Мы с ним занимались первое время ежедневно после ужина или перед самым отбоем. Он каллиграфически выписывал иероглифы. Терпеливо обучал этому и Жень-Женя и меня.
— Нужно точно соблюдать последовательность и направление каждого штриха, каждой черточки. Вот смотрите — всегда начинайте так… А дальше пишите так — справа, налево, вниз… Лучше всего, конечно, было бы кисточкой и тушью. Кисточку нужно держать строго вертикально.
Он говорил, что в том, как нарисованы иероглифы, проявляется характер человека. Старые китайцы уверены, что плохой человек не может быть хорошим каллиграфом.
Позднее родные прислали мне учебник, словарь и книги. Наши уроки стали реже. Он давал нам «домашние задания». Первая и оставшаяся единственной китайская книжка, которую я прочел с помощью Владимира Петровича и словаря, был перевод речи Сталина на слете комбайнеров.
Осенью зачастили тревожные слухи… Вольные рассказывали, что большинство начальников в новом управлении, «не привыкли» иметь дела с заключенными и требуют, чтобы нас убрали из института, который непосредственно подчинен Центральному Комитету партии. Антон Михайлович и старые шарашечные офицеры их уговаривают, доказывают, что нельзя обойтись без таких спецов. Да и в управлении есть несколько бывалых чекистов, которые знают нам цену. Однако Наумов тоже настаивает на «очищении» института.

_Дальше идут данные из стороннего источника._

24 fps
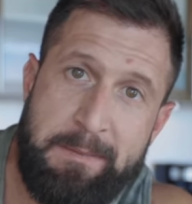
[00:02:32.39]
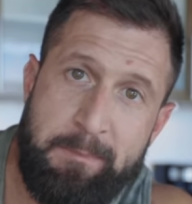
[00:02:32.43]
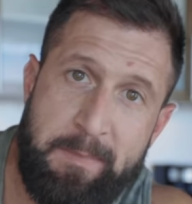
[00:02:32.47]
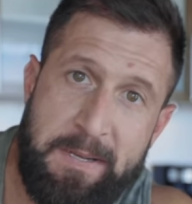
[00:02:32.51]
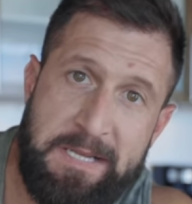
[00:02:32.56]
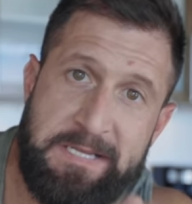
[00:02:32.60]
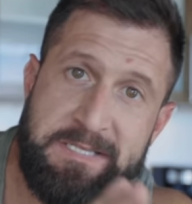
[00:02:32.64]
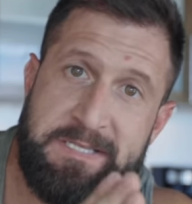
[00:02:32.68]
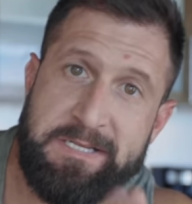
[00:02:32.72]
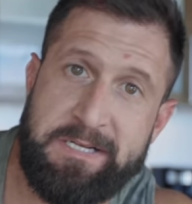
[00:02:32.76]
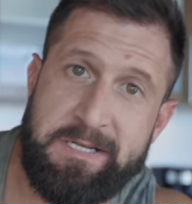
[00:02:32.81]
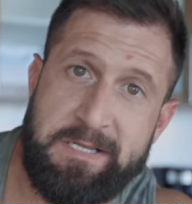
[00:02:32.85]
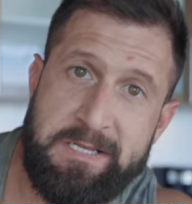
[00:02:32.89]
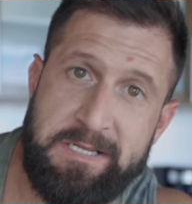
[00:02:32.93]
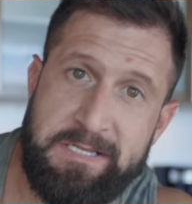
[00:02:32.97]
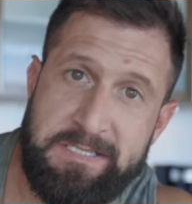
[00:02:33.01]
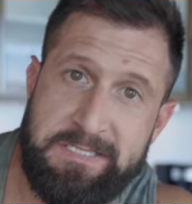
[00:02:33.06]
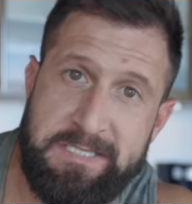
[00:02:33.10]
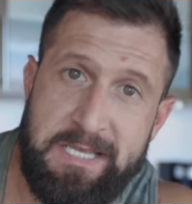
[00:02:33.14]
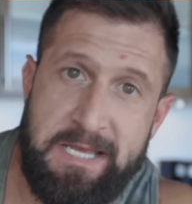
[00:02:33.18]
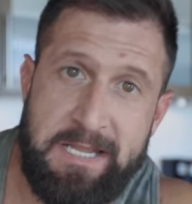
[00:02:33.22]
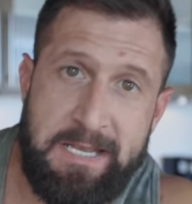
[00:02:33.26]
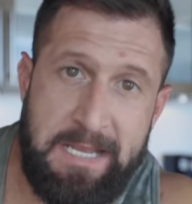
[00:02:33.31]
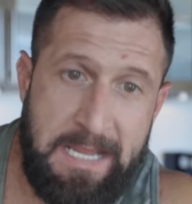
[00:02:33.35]
Basically, it
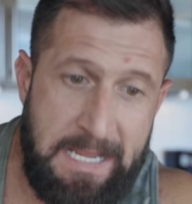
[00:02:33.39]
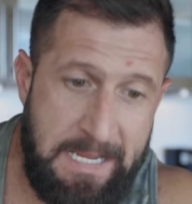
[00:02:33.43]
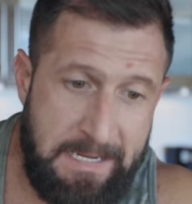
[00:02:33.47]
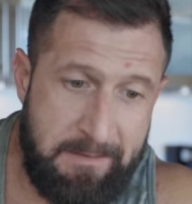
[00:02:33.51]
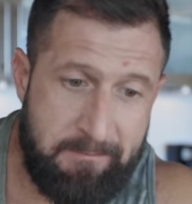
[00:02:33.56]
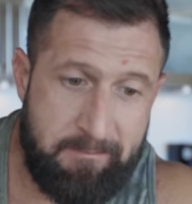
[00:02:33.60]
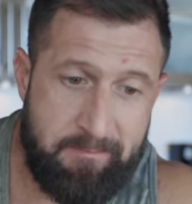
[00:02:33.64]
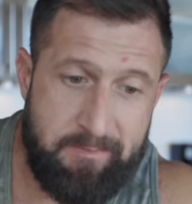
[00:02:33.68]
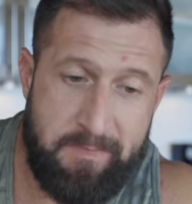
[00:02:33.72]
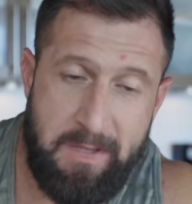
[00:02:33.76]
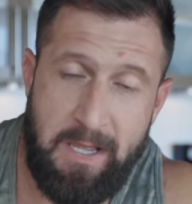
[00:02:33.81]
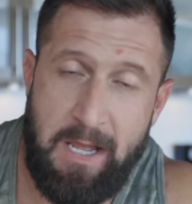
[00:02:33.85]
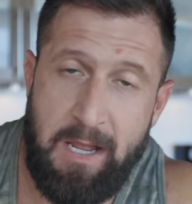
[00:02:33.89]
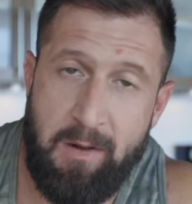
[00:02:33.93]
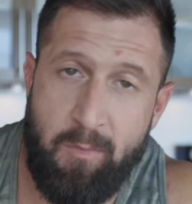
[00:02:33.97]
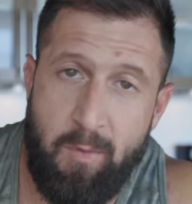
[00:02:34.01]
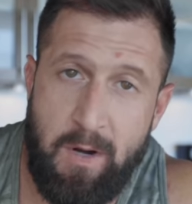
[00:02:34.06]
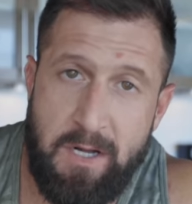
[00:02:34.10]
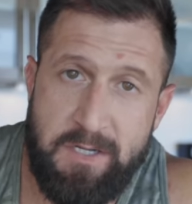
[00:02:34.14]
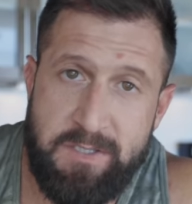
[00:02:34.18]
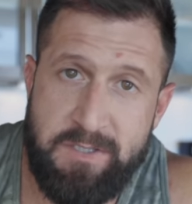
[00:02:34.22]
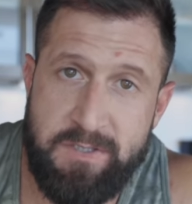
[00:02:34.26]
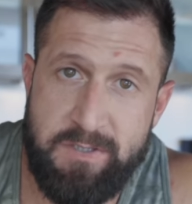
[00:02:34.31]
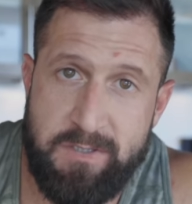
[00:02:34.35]
said, hey, I
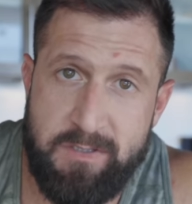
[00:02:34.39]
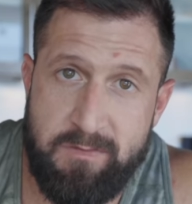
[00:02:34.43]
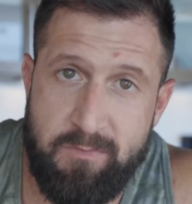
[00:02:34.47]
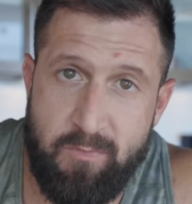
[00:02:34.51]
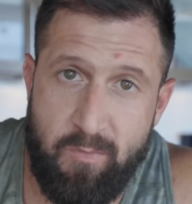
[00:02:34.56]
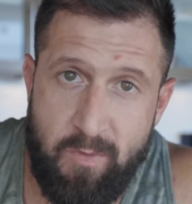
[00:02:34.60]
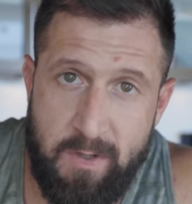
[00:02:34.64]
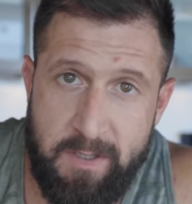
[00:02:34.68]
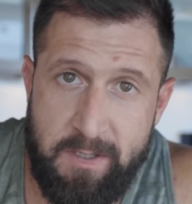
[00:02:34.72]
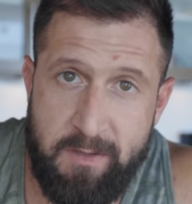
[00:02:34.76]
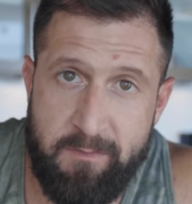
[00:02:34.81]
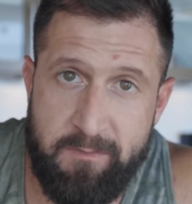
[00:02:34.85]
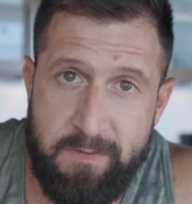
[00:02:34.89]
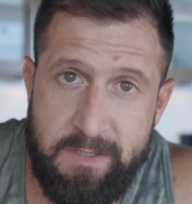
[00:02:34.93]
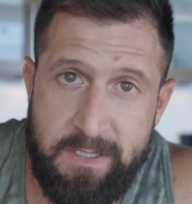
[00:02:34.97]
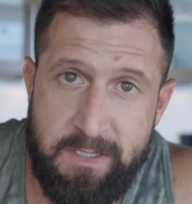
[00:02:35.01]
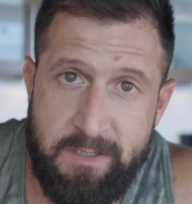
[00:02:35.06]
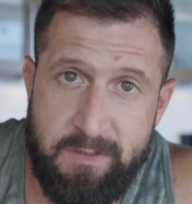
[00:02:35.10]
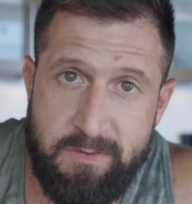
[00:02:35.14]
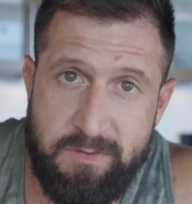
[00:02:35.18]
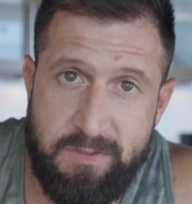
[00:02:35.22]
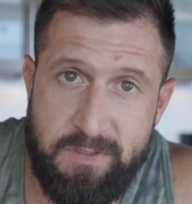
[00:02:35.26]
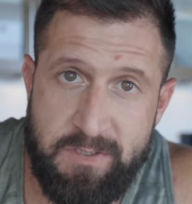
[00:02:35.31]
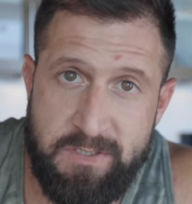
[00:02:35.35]
watched one of your
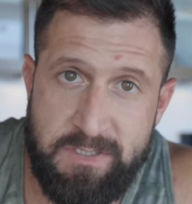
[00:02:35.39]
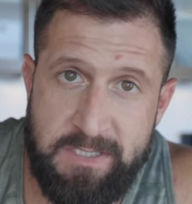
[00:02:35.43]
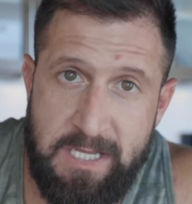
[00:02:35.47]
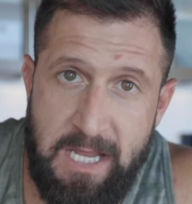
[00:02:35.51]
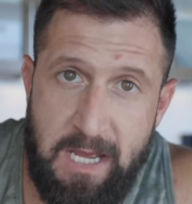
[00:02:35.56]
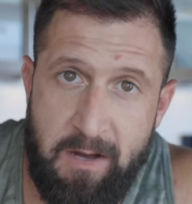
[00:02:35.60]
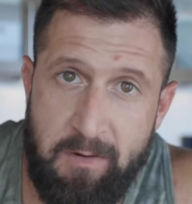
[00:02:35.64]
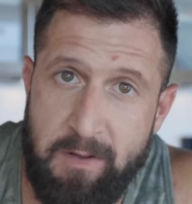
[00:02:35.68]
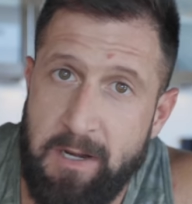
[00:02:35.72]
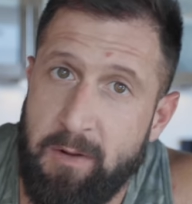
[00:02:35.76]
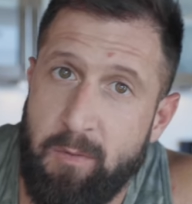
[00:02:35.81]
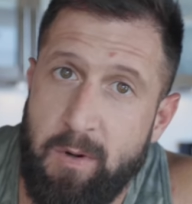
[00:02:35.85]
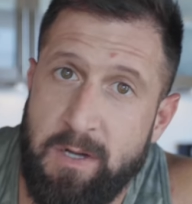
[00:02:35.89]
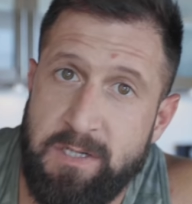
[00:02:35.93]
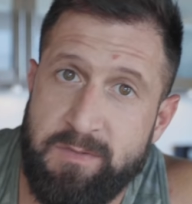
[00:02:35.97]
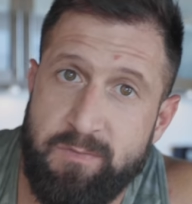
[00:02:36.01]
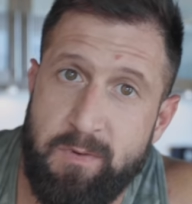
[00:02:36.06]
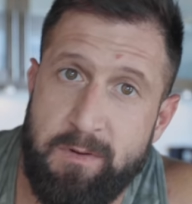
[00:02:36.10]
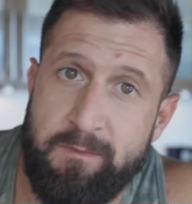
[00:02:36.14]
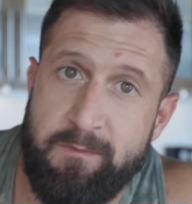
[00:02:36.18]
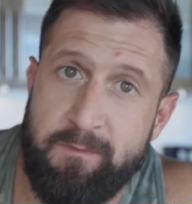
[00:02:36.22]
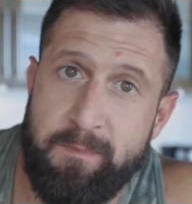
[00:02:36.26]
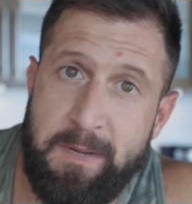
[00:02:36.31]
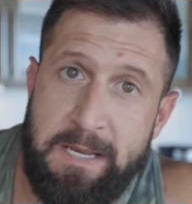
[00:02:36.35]
videos just now, and I watched
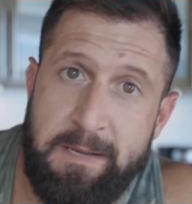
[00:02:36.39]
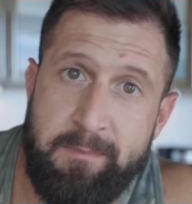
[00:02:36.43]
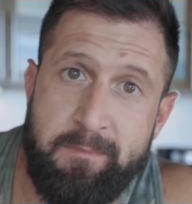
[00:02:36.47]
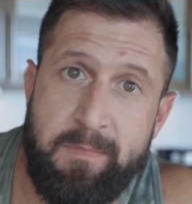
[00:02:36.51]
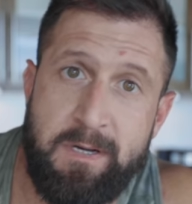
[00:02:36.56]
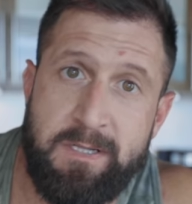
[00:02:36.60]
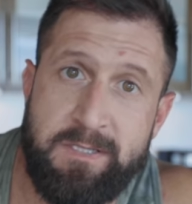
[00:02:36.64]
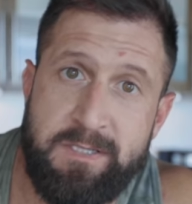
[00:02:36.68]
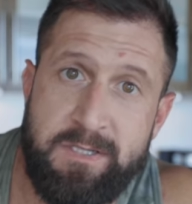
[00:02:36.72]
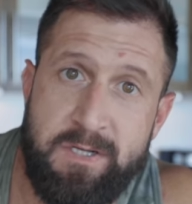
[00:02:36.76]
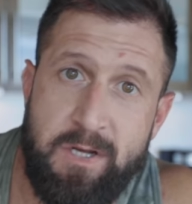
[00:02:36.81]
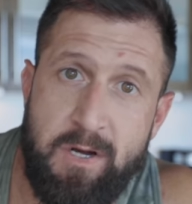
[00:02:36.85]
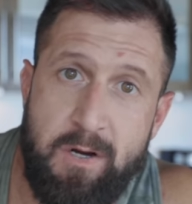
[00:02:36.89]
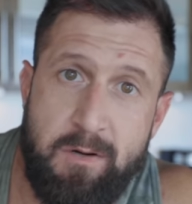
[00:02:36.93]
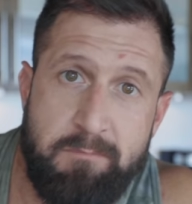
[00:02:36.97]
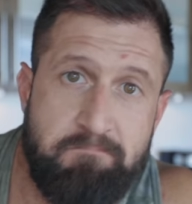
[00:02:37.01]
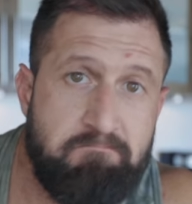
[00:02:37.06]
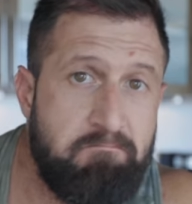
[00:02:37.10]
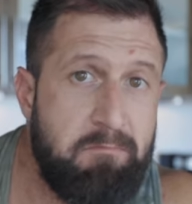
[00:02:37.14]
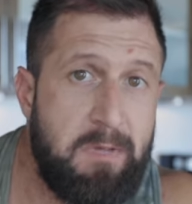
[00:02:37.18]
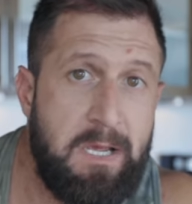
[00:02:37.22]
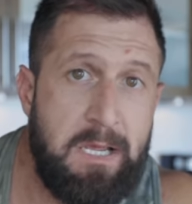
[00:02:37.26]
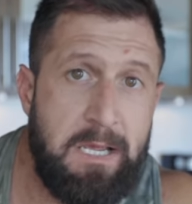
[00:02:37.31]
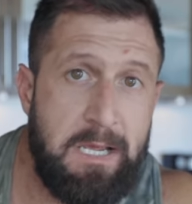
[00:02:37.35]
one from eight months
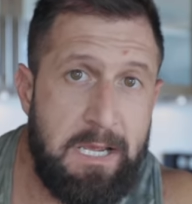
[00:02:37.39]
ago,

В юртах, в столовой, везде разговаривали и спорили уже только о новых «парашах».
— Еще до конца года увезут в особый лагерь где-то на северо-востоке…

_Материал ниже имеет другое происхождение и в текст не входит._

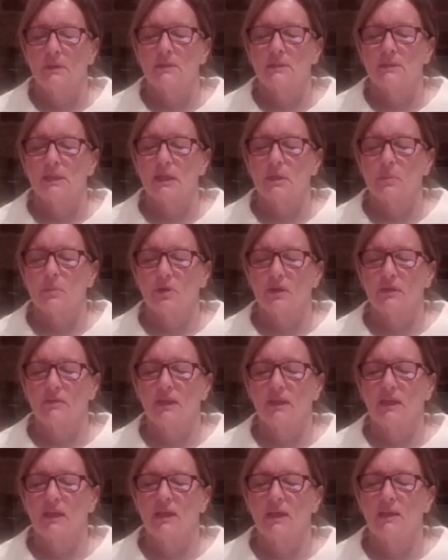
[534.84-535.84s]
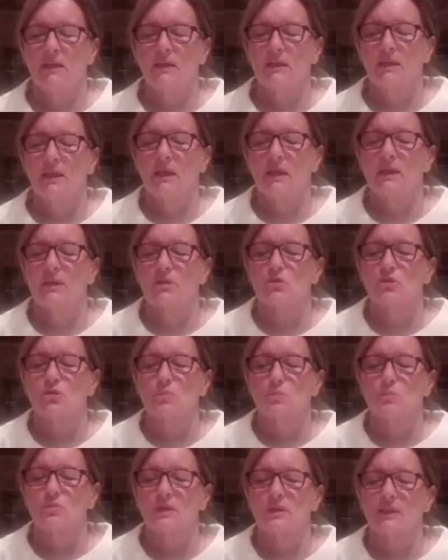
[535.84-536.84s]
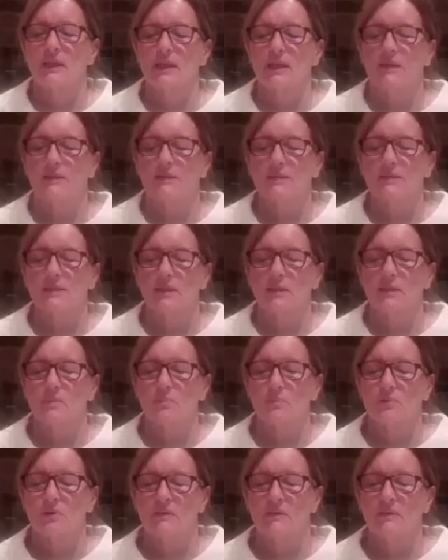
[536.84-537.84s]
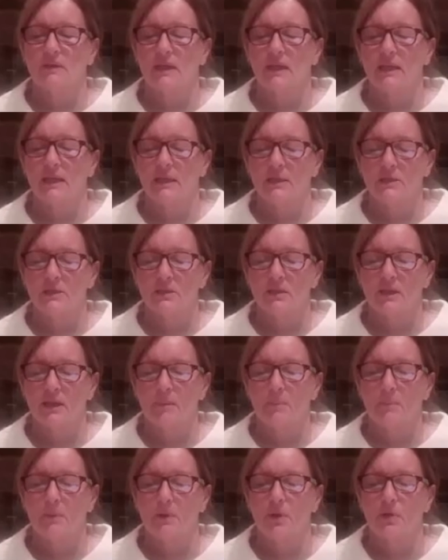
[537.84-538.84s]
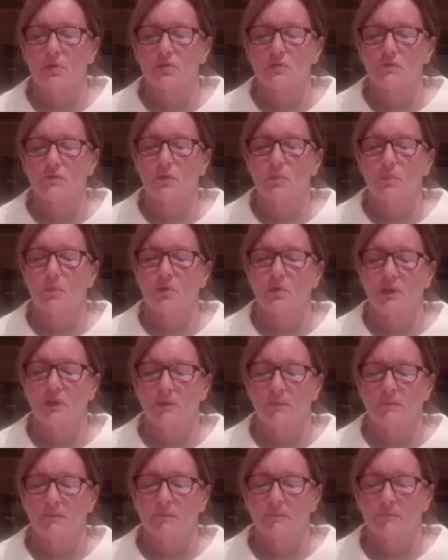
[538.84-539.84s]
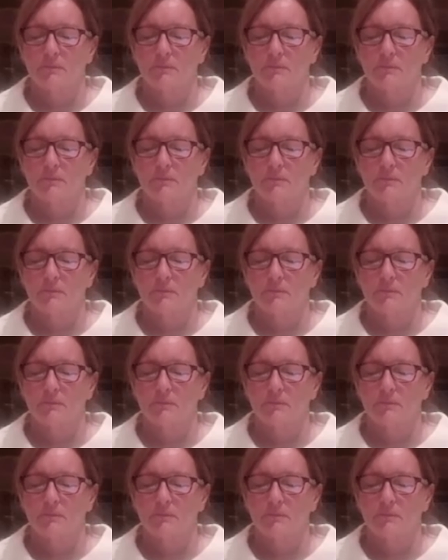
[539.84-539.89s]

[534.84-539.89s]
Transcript: Take a breath in, and as you breathe out, send the breath into that part of your body.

— Нет, отправят нас на другую шарашку — в Подмосковье, в Казань или за Урал… Всех завезут в самые дальние лагеря без права переписки. Мы ведь знаем секреты. Значит, воли уже никогда не увидим. Теперь нам пожизненно, бессрочно доходить…
— Хорошо, если сразу не прикончат…
— Отправят большинство, но полсотни самых незаменимых оставят здесь…
— Нет, только двадцать, не больше…
— Не будет и двадцати. Нескольких разработчиков, без которых никак не обойтись, поместят на Лубянку или в Лефортово, оттуда два раза в день будут привозить в воронке…
— А кто будет решать, кого считать незаменимыми? Антону, например, нужен ты со своими артикуляциями и прочими хренациями. А Недоумову на все начхать. Он же ни уха ни рыла не петрит. И потому считает все это мурой собачьей, а может, и вредительством…
— Хорошо еще, если просто зашлют куда подальше уголек рубать, лес валить, строить социализм в одной, отдельной зоне, а то ведь могут и так пристроить, что Лефортово будем вспоминать как санаторий.